I have dated a lot of guys. A lot. Some who made me feel what love was, and a few that showed me how to hate myself even more than I already had.
I dated a guy for a week, and he eventually took my virginity, just to dump me the next day.
I dated a guy who made me pay for everything, and then told me he loved another girl.
I dated a guy who stalked me, threatened to kill himself through his actions, and eventually hurt himself physically along the way.
I dated a guy online. I learned he was dating another girl who had a child, and that they were getting married.
I dated a guy who on and off would tell me he loved me, and then would dump me. He would tell me how horrible I was as a girlfriend and how to fix myself. I would always go back because he promised he would change and he never did.
I dated a guy who used me for pleasure.
I dated a guy who cheated on me our entire relationship.
Each guy treated me, in the beginning, like a queen. And then they each turned on me. Because of these relationships, I hated myself...
Emotionally:
I am clingy.
I am emotional.
I love unconditionally.
I make excuses for you.
I drop everything for you.
I want to talk to you.
I want to spend every second with you.
I want to hold your hand.
I am different.
I am strange and weird.
I am not a girly girl, unless we go on a date.
I am modest.
I have anxiety and I worry.
Physically:
I have small breasts.
I have acne.
I don't have natural, long blonde hair.
My eyes aren't pretty.
I have large thighs.
I have large calves.
I have large feet.
My toes are big and gross.
My nails are never nice.
My natural hair color is an ashy brown and gray.
I am pale.
I am ugly.
No one will love me.
And then I met you.
When I met you, and we talked for the first time, I will always remember what you said to me. It was so funny and so inappropriate that I can't quote you.
I remember texting you and helping you get over your ex-girlfriend.
I remember going to dinner with our friends and talking about our similar interests and laughing so much at our jokes.
And I was so scared.
I remember playing video games with you (and I won every round), and you kissed me after our last round.
I finally found someone who is perfect for me.
I remember us taking time apart so that you could think about things and your personal problems. And I helped you through it. And we were perfect again.
I remember our fun times with your best friend, and how we would always talk to him about his relationship problems. Or play video games. Whichever came first.

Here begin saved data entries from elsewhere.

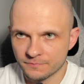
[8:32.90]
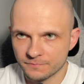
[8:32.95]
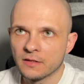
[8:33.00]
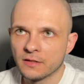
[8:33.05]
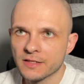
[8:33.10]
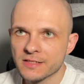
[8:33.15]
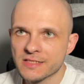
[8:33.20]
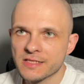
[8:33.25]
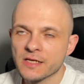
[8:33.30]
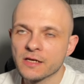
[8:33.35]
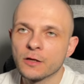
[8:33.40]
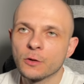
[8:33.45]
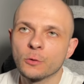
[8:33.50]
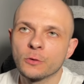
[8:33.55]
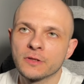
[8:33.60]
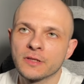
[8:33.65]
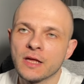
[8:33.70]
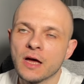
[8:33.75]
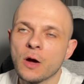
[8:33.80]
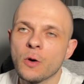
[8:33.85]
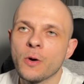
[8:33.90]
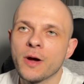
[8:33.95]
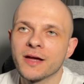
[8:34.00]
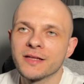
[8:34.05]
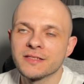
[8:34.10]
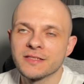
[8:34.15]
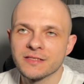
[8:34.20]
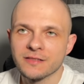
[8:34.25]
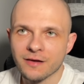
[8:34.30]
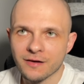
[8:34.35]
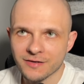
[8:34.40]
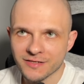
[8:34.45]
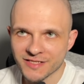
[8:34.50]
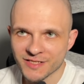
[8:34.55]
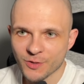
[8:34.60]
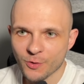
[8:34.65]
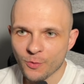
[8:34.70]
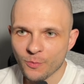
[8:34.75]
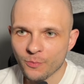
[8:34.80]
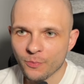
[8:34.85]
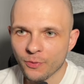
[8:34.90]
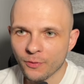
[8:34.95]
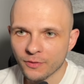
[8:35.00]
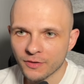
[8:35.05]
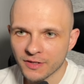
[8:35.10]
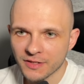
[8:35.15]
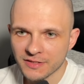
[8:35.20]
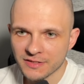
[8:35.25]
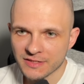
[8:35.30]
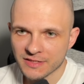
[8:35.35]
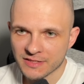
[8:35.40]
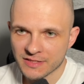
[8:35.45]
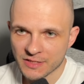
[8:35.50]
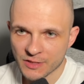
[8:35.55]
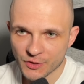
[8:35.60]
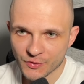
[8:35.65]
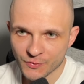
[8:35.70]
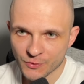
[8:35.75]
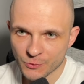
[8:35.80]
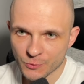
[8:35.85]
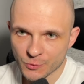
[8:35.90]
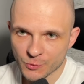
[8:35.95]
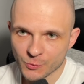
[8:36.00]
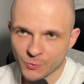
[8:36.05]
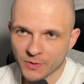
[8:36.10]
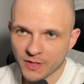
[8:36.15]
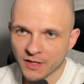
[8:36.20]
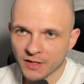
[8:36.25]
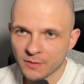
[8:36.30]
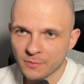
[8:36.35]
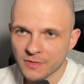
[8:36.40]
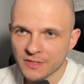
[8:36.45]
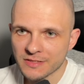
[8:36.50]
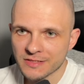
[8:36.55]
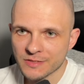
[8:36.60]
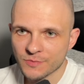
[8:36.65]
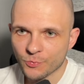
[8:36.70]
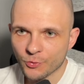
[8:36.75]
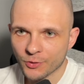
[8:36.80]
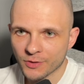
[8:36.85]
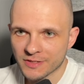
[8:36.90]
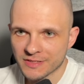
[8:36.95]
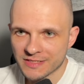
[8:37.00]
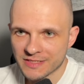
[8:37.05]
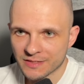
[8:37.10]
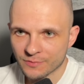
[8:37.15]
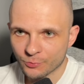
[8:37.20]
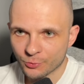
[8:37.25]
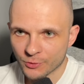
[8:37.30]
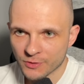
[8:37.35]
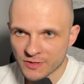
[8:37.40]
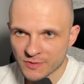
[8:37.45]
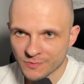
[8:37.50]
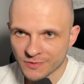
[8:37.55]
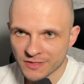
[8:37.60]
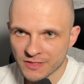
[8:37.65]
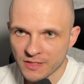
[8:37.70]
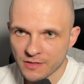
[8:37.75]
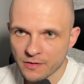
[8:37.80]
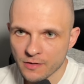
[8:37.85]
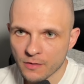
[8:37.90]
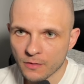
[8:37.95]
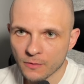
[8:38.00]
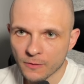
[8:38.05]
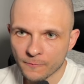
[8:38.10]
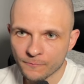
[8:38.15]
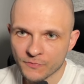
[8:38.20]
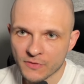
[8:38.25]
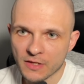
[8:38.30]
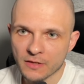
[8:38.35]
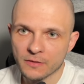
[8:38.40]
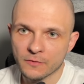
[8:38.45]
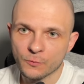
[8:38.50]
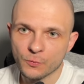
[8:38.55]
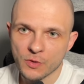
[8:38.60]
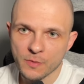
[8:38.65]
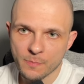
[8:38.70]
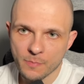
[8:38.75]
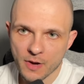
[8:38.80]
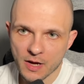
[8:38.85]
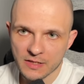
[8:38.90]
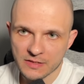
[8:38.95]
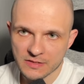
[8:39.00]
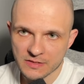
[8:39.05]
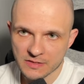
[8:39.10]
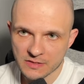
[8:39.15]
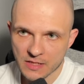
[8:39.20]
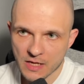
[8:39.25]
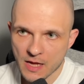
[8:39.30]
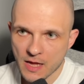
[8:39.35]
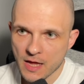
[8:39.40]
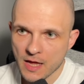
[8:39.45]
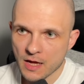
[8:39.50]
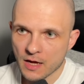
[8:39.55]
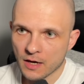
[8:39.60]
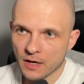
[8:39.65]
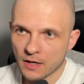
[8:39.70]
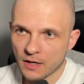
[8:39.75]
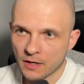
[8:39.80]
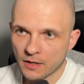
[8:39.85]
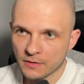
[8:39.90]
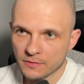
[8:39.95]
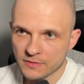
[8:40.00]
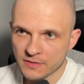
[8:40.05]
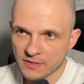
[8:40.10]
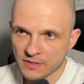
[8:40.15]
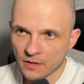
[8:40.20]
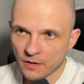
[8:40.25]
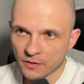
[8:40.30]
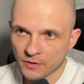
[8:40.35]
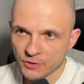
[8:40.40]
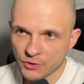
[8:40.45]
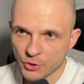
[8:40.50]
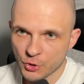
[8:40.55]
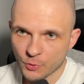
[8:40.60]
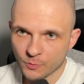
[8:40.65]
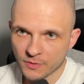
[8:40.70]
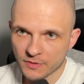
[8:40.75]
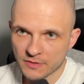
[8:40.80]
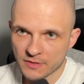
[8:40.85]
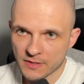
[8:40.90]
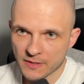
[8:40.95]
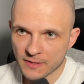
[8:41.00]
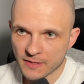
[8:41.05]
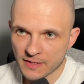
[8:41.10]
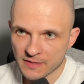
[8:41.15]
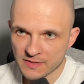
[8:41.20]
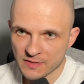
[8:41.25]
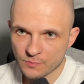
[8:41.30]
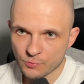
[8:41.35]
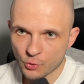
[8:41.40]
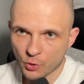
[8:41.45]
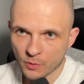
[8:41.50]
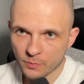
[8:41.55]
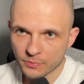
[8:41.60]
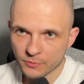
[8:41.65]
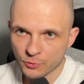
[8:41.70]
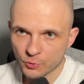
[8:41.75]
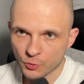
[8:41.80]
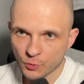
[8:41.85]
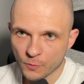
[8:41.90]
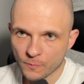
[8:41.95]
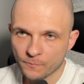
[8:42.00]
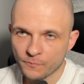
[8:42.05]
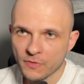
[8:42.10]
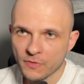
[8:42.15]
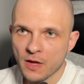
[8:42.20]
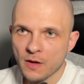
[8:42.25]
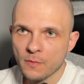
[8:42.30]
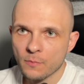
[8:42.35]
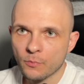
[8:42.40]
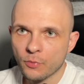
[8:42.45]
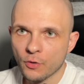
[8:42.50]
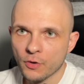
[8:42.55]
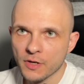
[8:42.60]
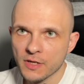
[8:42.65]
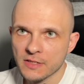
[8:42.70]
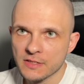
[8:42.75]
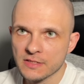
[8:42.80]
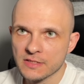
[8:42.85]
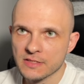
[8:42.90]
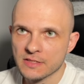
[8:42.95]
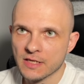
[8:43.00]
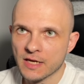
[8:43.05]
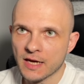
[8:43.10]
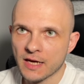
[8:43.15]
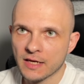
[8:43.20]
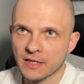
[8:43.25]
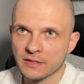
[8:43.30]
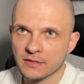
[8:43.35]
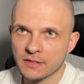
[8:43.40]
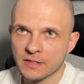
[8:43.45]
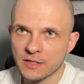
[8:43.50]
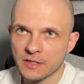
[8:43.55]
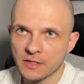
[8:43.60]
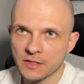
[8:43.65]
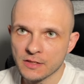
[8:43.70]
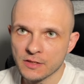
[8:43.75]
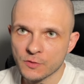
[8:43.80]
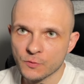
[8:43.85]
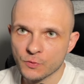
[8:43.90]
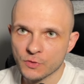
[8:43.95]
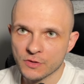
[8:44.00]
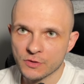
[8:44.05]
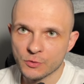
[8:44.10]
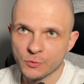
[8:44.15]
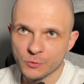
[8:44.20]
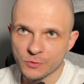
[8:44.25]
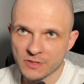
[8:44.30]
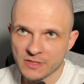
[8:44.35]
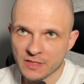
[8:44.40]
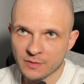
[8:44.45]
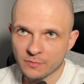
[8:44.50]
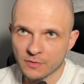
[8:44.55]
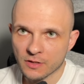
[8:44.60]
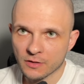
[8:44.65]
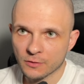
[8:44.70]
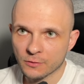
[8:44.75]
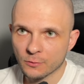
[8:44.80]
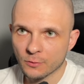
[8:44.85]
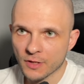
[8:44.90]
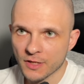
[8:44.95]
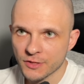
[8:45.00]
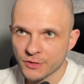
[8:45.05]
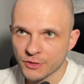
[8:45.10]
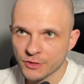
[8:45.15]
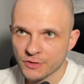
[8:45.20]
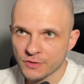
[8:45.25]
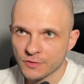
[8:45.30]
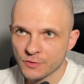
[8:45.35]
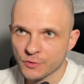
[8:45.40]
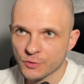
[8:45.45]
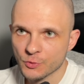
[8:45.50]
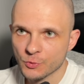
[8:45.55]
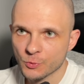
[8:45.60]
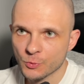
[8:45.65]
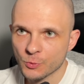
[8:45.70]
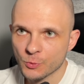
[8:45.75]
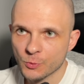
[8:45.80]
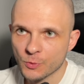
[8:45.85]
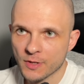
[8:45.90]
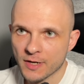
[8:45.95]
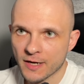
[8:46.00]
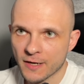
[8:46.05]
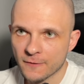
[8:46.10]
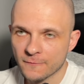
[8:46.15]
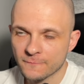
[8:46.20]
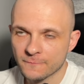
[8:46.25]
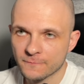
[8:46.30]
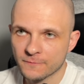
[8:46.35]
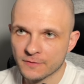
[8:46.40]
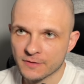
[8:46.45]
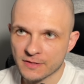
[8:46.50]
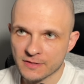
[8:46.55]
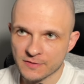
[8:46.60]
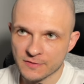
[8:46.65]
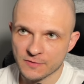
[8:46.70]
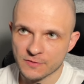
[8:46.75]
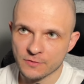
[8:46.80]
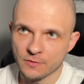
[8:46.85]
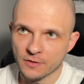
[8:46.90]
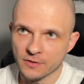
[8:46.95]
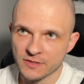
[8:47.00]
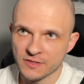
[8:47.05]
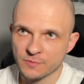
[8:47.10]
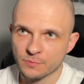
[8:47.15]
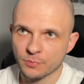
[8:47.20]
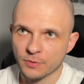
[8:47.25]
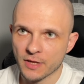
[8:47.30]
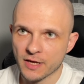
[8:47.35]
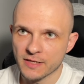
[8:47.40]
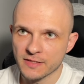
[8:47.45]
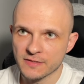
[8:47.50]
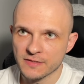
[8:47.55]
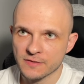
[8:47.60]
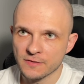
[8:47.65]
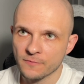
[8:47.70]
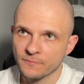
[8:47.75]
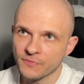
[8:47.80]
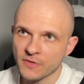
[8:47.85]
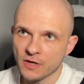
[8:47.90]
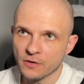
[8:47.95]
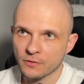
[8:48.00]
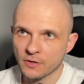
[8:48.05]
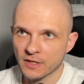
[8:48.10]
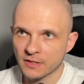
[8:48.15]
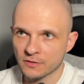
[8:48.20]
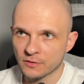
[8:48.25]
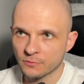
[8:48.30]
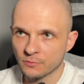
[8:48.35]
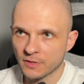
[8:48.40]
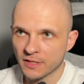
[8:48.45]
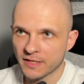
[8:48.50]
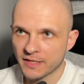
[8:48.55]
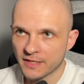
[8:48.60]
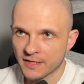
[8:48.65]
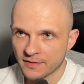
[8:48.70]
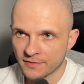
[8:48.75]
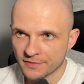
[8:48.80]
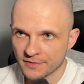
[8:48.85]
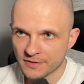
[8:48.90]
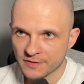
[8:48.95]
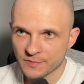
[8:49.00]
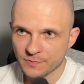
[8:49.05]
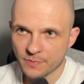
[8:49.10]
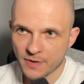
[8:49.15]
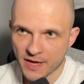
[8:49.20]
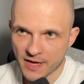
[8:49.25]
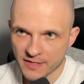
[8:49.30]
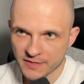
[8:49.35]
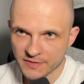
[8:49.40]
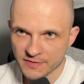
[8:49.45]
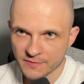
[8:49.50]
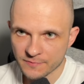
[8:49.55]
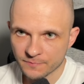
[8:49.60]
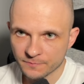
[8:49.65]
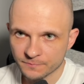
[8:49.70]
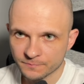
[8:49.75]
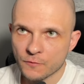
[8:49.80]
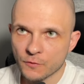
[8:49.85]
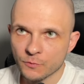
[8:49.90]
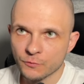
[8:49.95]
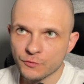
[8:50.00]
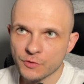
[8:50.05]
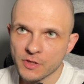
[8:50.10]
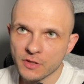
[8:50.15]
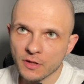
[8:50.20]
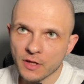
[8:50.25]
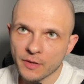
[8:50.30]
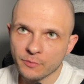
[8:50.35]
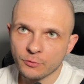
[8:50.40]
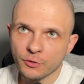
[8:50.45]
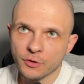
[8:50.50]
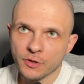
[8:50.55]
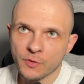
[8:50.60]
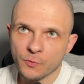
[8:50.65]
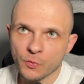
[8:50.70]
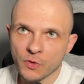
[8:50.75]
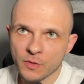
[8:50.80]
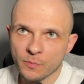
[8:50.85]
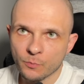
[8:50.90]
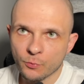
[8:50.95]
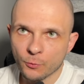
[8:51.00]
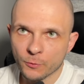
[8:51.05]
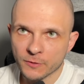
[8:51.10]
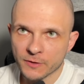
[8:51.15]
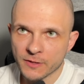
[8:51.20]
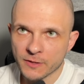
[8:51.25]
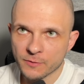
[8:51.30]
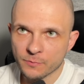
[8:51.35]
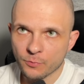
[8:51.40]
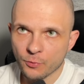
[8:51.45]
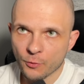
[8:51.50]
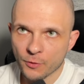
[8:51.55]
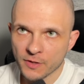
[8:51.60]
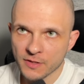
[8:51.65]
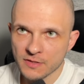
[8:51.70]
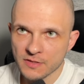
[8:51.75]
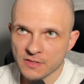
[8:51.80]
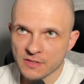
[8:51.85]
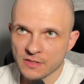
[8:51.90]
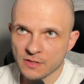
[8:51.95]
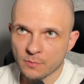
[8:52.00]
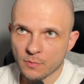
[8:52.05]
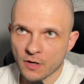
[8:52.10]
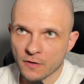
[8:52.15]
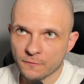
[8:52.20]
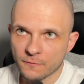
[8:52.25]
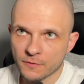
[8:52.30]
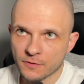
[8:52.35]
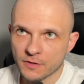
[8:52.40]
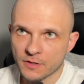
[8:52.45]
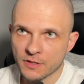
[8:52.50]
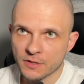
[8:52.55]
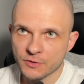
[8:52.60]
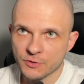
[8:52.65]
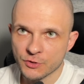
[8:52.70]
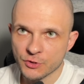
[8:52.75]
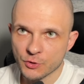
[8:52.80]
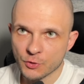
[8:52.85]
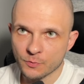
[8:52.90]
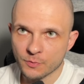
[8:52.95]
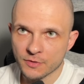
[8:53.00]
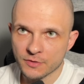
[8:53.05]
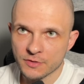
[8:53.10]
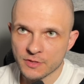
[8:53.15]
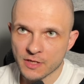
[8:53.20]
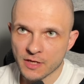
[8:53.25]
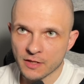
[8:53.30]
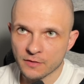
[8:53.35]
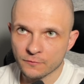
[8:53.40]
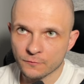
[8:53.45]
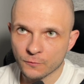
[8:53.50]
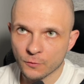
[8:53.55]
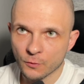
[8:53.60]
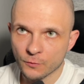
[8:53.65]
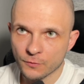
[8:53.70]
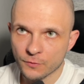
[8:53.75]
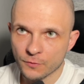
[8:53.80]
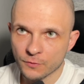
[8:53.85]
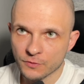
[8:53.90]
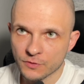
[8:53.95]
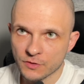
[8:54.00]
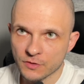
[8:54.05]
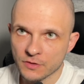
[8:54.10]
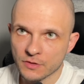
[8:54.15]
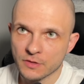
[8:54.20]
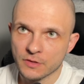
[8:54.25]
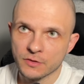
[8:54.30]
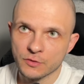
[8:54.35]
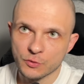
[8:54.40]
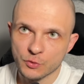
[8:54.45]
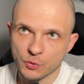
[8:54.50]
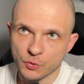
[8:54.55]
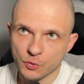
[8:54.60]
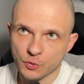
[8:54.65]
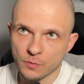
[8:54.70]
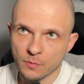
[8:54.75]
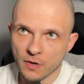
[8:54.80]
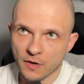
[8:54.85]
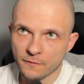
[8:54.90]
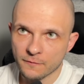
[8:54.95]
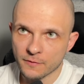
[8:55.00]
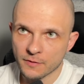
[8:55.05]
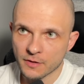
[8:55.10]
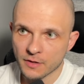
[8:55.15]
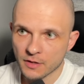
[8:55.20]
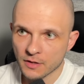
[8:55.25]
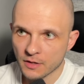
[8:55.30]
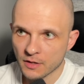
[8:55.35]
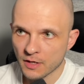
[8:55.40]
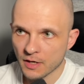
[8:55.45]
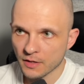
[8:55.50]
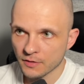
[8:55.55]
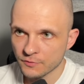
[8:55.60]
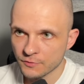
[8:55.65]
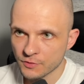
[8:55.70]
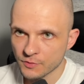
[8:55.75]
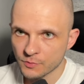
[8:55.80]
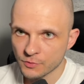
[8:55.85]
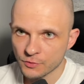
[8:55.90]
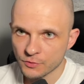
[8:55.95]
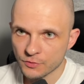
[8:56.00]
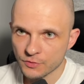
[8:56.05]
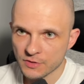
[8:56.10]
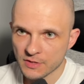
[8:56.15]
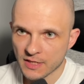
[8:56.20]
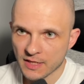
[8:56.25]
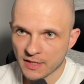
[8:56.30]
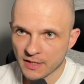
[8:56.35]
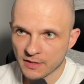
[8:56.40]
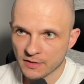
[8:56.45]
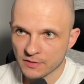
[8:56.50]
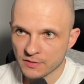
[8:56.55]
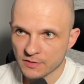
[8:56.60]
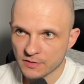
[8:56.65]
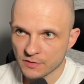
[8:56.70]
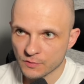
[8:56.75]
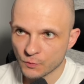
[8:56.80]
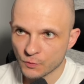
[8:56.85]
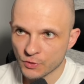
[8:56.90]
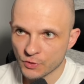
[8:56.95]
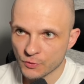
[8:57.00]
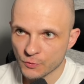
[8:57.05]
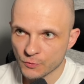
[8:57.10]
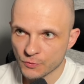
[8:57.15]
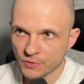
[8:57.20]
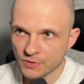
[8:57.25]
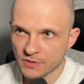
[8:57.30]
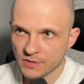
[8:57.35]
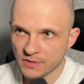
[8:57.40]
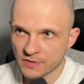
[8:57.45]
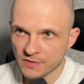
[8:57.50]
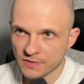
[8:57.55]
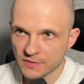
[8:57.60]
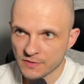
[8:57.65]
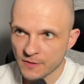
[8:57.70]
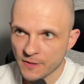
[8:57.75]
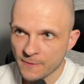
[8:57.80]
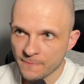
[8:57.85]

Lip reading: Let's take a look now at stars component, and here we use 2 elements, points and points material. Now we pass star geometry as a prop to points, and here we do some calculations to have the stars placed randomly in the space. From 3 library we import here points, a buffer geometry and float32 buffer attribute, and we use this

I remember calling or facetiming you over the summer every single day or night in order to talk to you for just a couple minutes.
I remember when I called you when you were at work, crying because of my job and how I had to move out of my house, and you calmed me down, rushed over as fast as you could, and took me to your dorm.
I remember the first time you said you loved me.
And I remember you saying you loved me 10 minutes ago when I visited you at work.
We may currently only be on our 11th month together, but it feels like a lifetime.
I'm glad you accept me for who I am. You showed me a brighter side of life. One that makes me happy every single day when I wake up.
Thank you for helping me better myself...
Emotionally:
We are both clingy, and you love my clinginess.
We are both emotional, and you comfort me when things get hard for me.
I love you unconditionally. You love me unconditionally.
I don't make excuses for you because I don't have to.
I drop everything for you, but only when I need to. You understand I have important things to do.
I want to talk to you. And you want to talk to me too.
I want to spend every second with you. And you want to spend every second with me too.
I want to hold your hands, even though they are sweaty. And you want to hold mine too.
I am different. I am strange and weird. And we embrace our differences, our strangeness, and our weirdness together.
I am not a girly girl, unless we go on a date. And you would rather me be comfortable then in pain.
I am modest. And you don't worry about that.
I have anxiety and I worry. And you comfort me and remind me that everything is okay.
Physically:
I have small breasts. But you don't care about size.
I have acne. And you still call me beautiful.
I don't have natural, long blonde hair. And you would rather me have brown hair anyway.
My eyes are pretty. You tell me all of the time.
I have large thighs. And you like to jiggle them.
I have large calves. And you don't even notice them.
I have large feet. And you couldn't care less about them.
My toes are perfect the way they are.
My nails are nicer than yours are anyway.
My natural hair color is an ashy brown and gray. And it doesn't bother you.
I am pale. And you are paler than I am.
I am beautiful the way I am.
I am perfect the way I am.
And then a sexist businessman became our president-elect.
All of the previous thoughts about my body and my mind came back. I am a woman. Will I be able to thrive in a world where women are told no again? Will the private parts of my body be grabbed or made fun of again? Will I only be looked at only as a sex object and not a person who has amazing ideas for our future?
I was terrified. You saw it in my eyes.
You comforted me. You told me everything was going to be okay, and that you would protect me. You reminded me of my dreams for the future. You have faith in me.
I love you Sam. Happy 11 months. No matter what happens, we will get through this.